W3C home > Mailing lists > Public > www-archive@w3.org > April 2014

IDNA, IRIs, and ://..../ authority field

From: Larry Masinter <masinter@adobe.com>
Date: Tue, 8 Apr 2014 00:23:22 +0000
To: "Phillips, Addison" <addison@lab126.com>, Martin Dürst <duerst@it.aoyama.ac.jp>, Leif Halvard Silli <lhs@malform.no>
CC: Anne van Kesteren <annevk@annevk.nl>, "Dave Thaler (dthaler@microsoft.com)" <dthaler@microsoft.com>, "Robin Berjon (robin@w3.org)" <robin@w3.org>, Mark Davis ☕ <mark@macchiato.com>, "www-archive@w3.org" <www-archive@w3.org>
Message-ID: <71361a27ca384ce0868a53add623c2fb@BL2PR02MB307.namprd02.prod.outlook.com>
There is a question about handling of IRIs with new schemes, and how IRI processors should convert IRIs to URIs when dealing with a previously unrecognized scheme. For example, "smtp:" or "submit:" which use the generic syntax "smtp://hostname/...."  
While this is relevant to the IETF applications area working group's new URI registration document, it also affects others, so I'm not sure what list this should go on, but I hope I'm reaching the editors of the respective documents (I don't know who's handling IDNA though or what documents are being updated). Since it's cross-organizational coordination required, I don't know which list all of you read.
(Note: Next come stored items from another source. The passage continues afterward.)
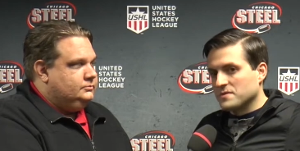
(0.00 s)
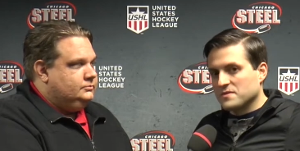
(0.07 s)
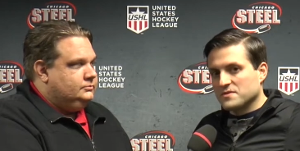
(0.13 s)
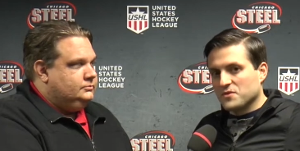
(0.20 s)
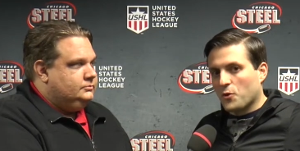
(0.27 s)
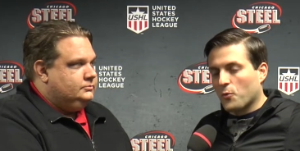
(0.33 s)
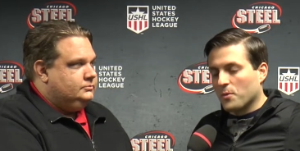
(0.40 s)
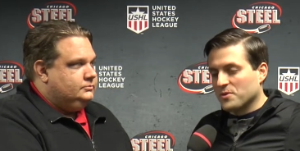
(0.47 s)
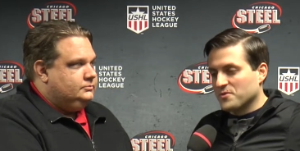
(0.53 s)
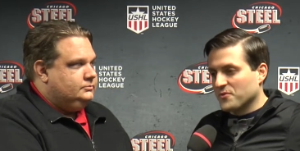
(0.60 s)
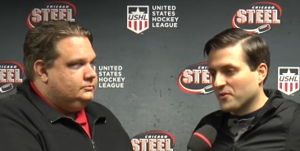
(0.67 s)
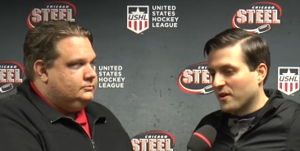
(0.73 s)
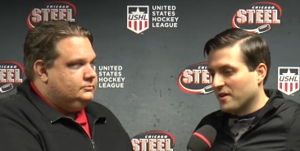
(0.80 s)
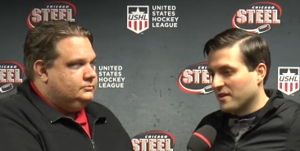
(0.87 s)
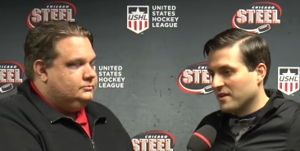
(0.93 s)
Speaker 1: so much
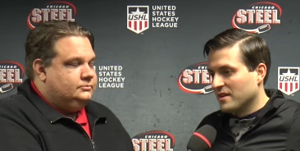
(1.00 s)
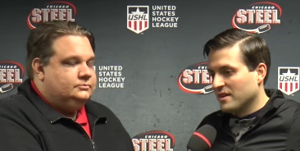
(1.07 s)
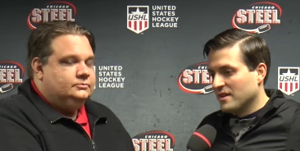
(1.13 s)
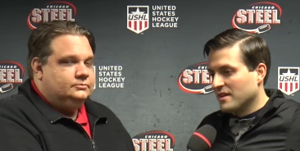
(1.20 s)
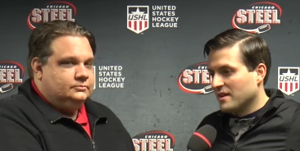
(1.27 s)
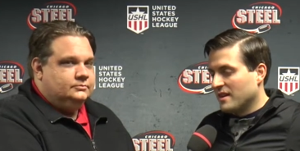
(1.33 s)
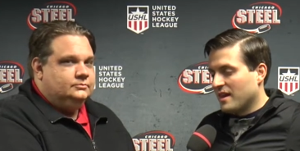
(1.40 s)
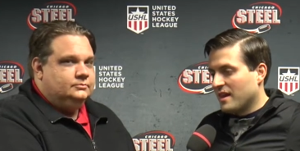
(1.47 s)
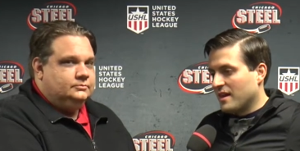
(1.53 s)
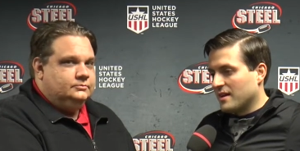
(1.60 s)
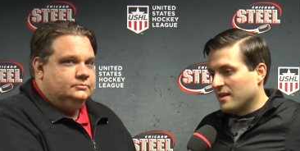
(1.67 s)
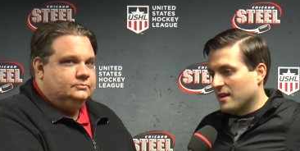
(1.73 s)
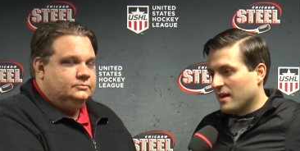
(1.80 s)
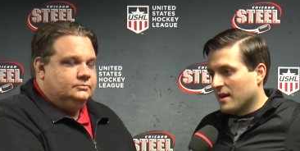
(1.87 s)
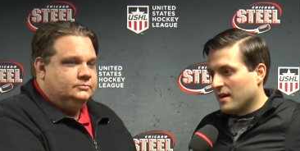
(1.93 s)
fun,
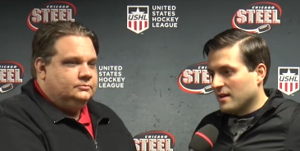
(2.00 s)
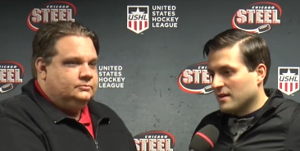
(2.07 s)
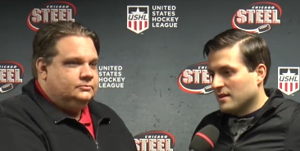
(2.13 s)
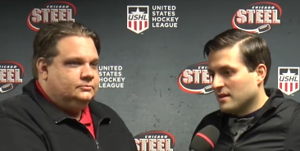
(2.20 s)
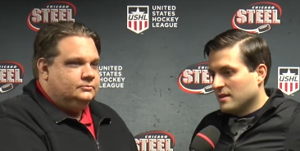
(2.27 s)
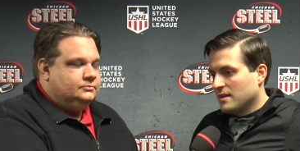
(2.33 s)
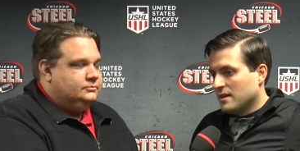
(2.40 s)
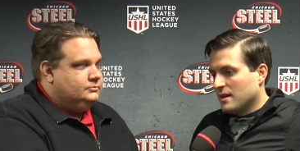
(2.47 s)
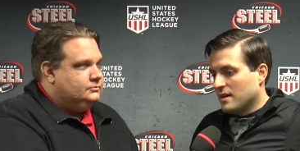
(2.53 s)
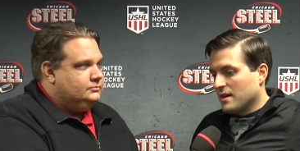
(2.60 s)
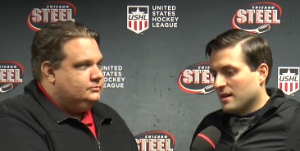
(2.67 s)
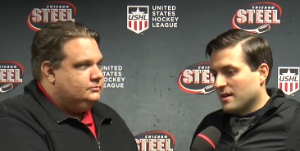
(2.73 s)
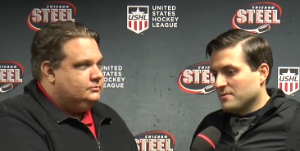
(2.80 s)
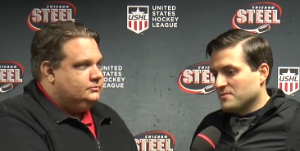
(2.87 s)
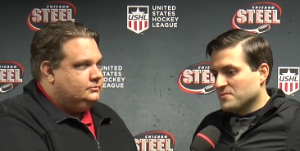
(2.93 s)
and. Uh,
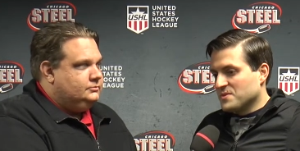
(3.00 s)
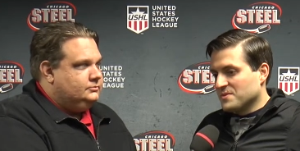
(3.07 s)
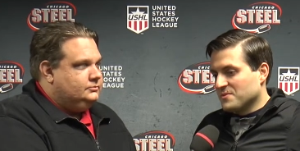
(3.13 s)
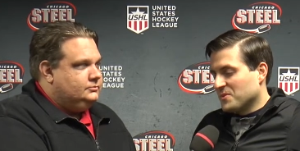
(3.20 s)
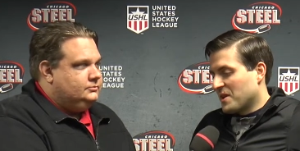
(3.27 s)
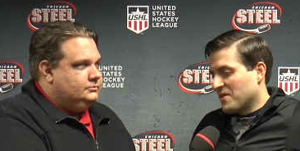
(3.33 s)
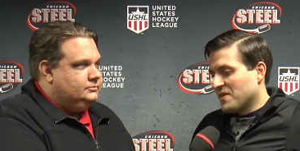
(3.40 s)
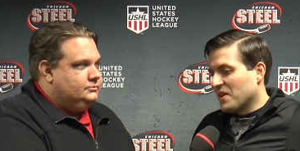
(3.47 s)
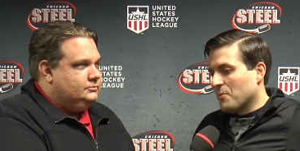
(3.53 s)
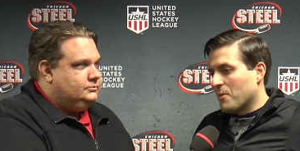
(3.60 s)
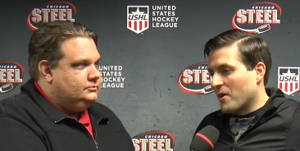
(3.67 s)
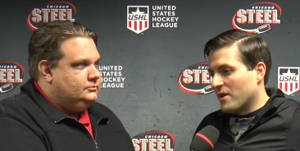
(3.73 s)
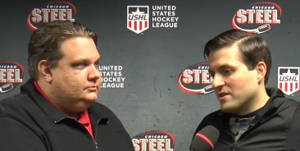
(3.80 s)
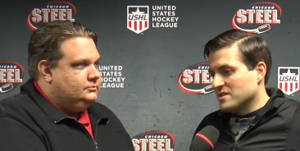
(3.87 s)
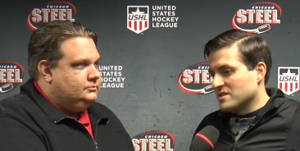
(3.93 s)
uh, when I think
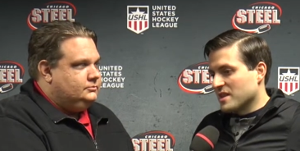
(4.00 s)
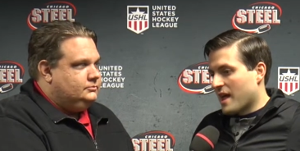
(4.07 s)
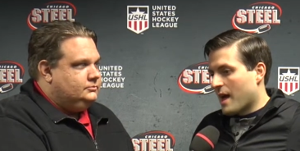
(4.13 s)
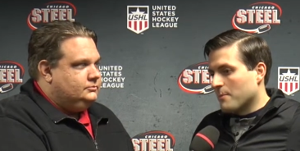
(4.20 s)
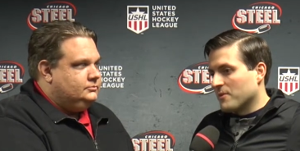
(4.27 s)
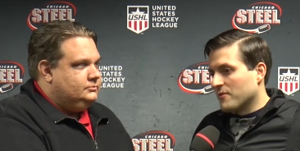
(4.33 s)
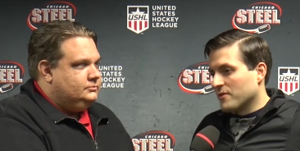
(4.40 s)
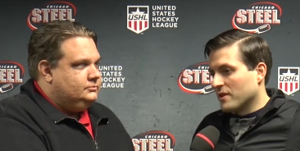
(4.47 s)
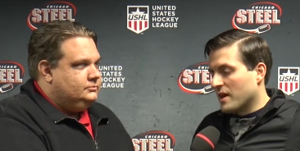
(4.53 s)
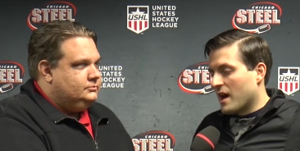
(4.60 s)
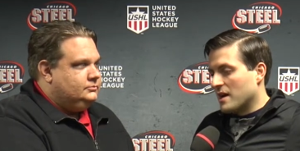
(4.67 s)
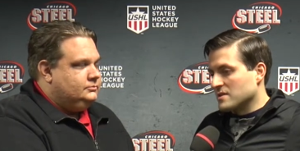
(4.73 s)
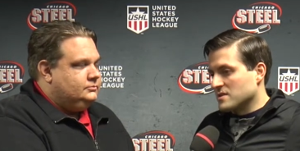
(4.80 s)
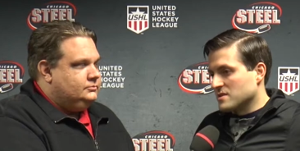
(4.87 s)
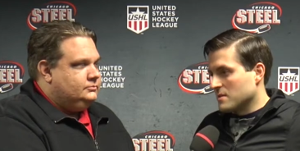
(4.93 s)
about it, I just get happy for the
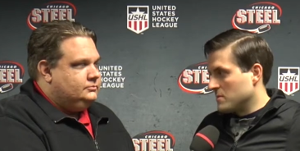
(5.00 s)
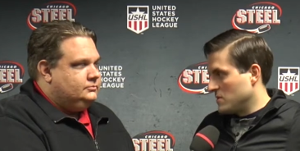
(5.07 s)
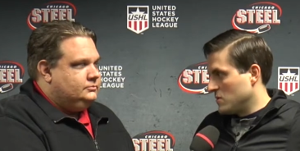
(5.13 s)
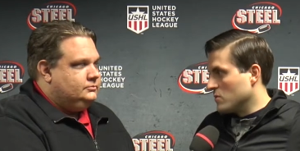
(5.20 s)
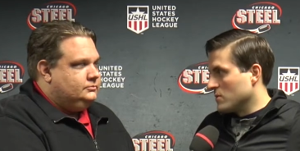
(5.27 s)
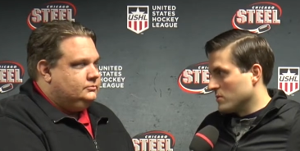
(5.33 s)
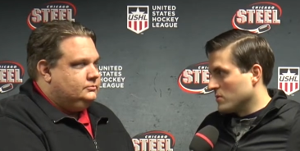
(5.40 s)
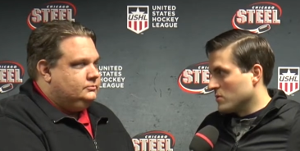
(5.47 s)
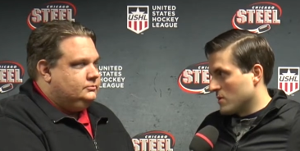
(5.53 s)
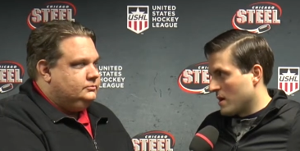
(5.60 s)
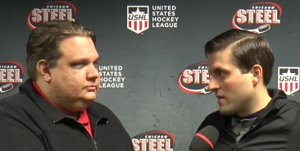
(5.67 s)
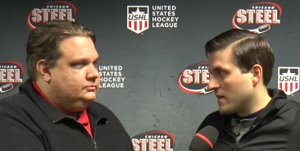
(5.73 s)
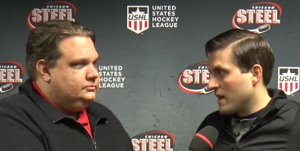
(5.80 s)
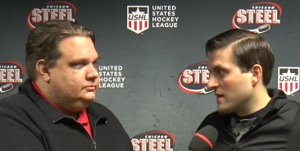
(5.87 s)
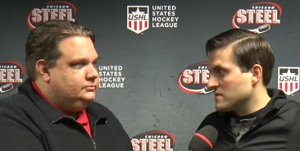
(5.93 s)
guys. Just, I mean, you were, you were
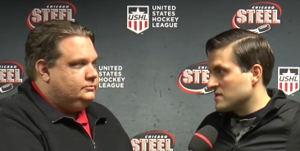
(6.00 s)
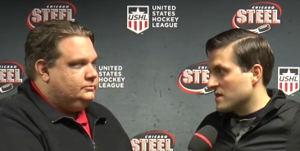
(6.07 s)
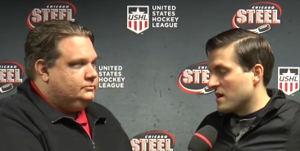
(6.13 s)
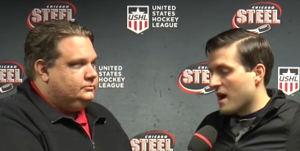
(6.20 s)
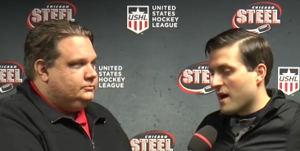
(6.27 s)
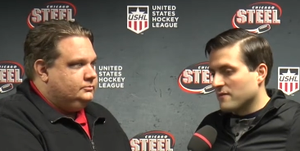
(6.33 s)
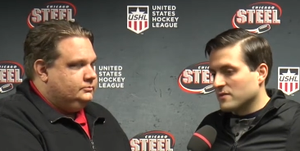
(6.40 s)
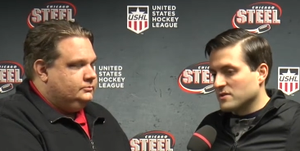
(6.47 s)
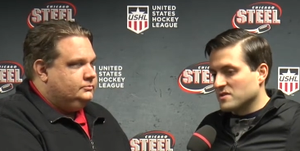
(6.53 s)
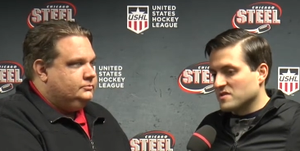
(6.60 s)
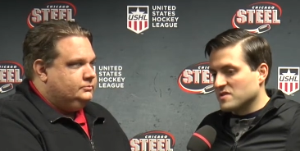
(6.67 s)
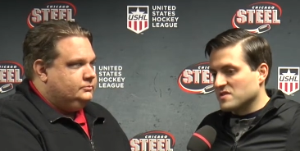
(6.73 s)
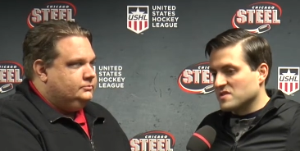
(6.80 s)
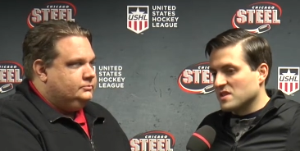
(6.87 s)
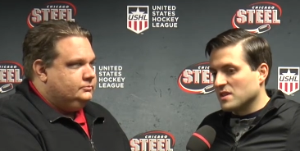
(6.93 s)
on the ice there after, and just
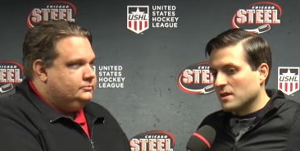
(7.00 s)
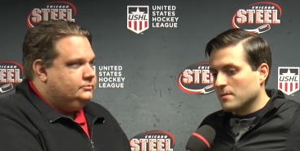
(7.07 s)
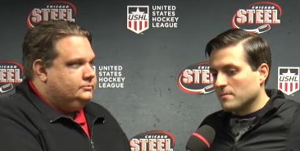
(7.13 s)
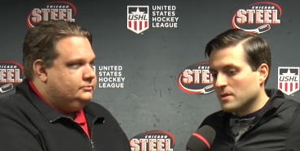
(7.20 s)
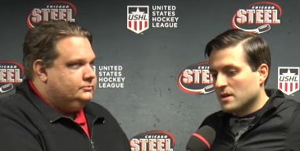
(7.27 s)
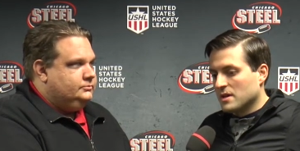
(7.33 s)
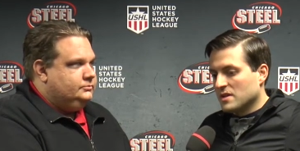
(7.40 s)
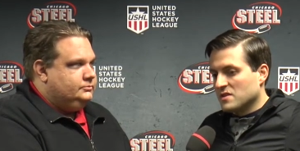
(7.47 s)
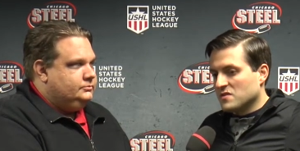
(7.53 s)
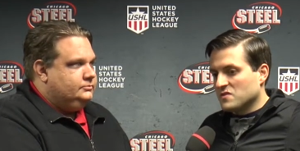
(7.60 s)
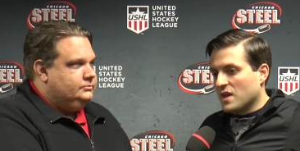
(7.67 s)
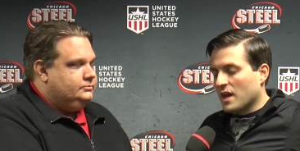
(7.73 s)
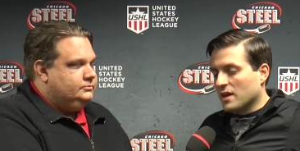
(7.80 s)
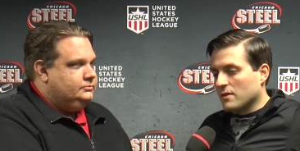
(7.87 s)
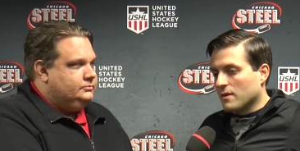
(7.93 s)
to see them
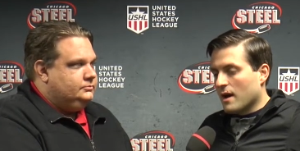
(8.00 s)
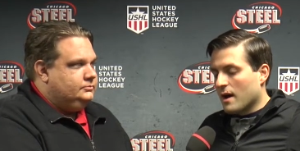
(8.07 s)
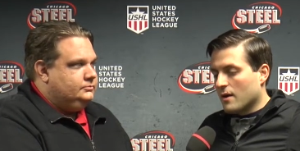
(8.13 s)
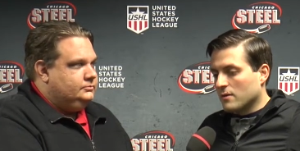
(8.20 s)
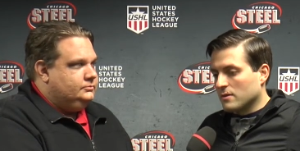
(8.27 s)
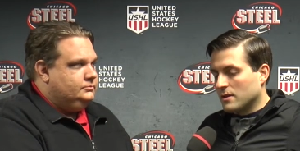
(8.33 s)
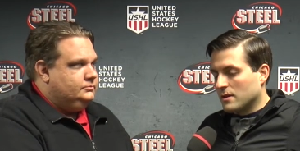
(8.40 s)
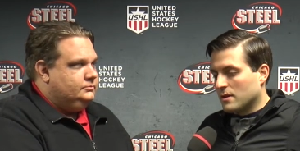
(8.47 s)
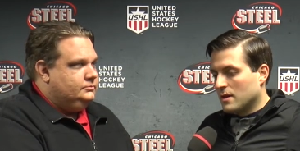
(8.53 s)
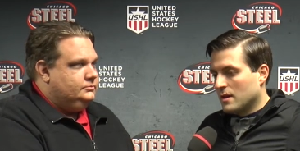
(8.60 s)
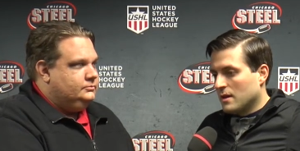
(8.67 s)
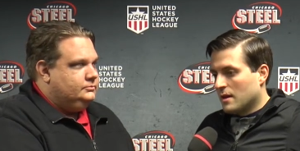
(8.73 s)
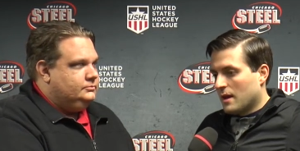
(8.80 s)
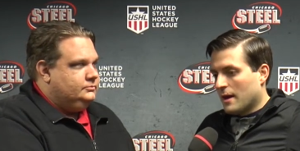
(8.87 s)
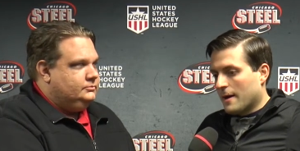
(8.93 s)
skating around and
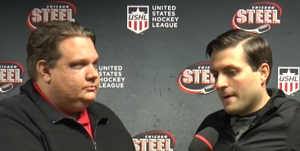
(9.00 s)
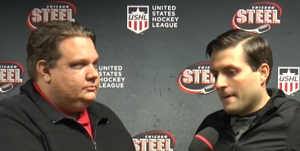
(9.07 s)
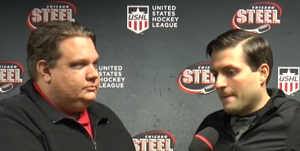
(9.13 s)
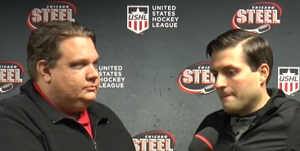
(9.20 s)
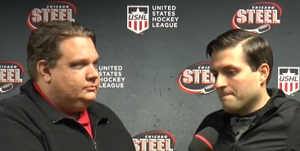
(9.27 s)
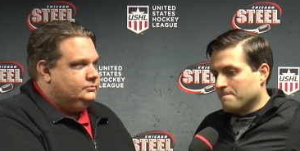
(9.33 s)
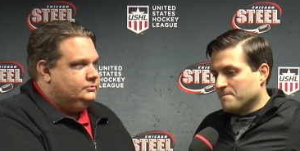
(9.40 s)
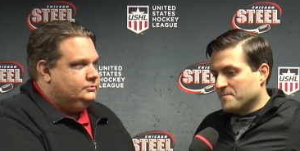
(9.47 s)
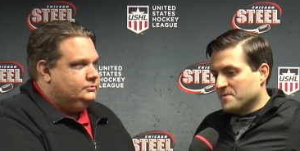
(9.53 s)
um,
If 'hostname' is a non-ASCII string (IDN), should a processor trying to convert the IRI to a URI use punicode or %xx-hex-encoding for the authority segment?

Currently schemes aren't required to reserve the 'authority' field for DNS names only, so a URI might look like

newscheme://non-ascii-but-not-dns-name/path

for which punicode translation of the "non-asacii-but-not-dns-name" shouldn't be punicode encoded.


===== IRI status ==

URLs were originally defined as ASCII only
It was quickly determined that it was desirable to allow non-ascii characters, but shoehorning UTF8 into ASCII-only systems was unacceptable, Unicode not so widely deployed, that the tack was taken to leave "URI" alone and define a new protocol element, "IRI", with RFC 3987 published in 2005 (in sync with the RFC 3986 update to the URI definition).

The IRI -> URI transformation was specified (but it had an options, it wasn't a deterministic path) and the URI -> IRI transformation was also heuristic, since there was no guarantee that %xx-encoded bytes in the URI were actually meant to be %xx percent-hex-encoded bytes of a UTF8 encoding of a Unicode string.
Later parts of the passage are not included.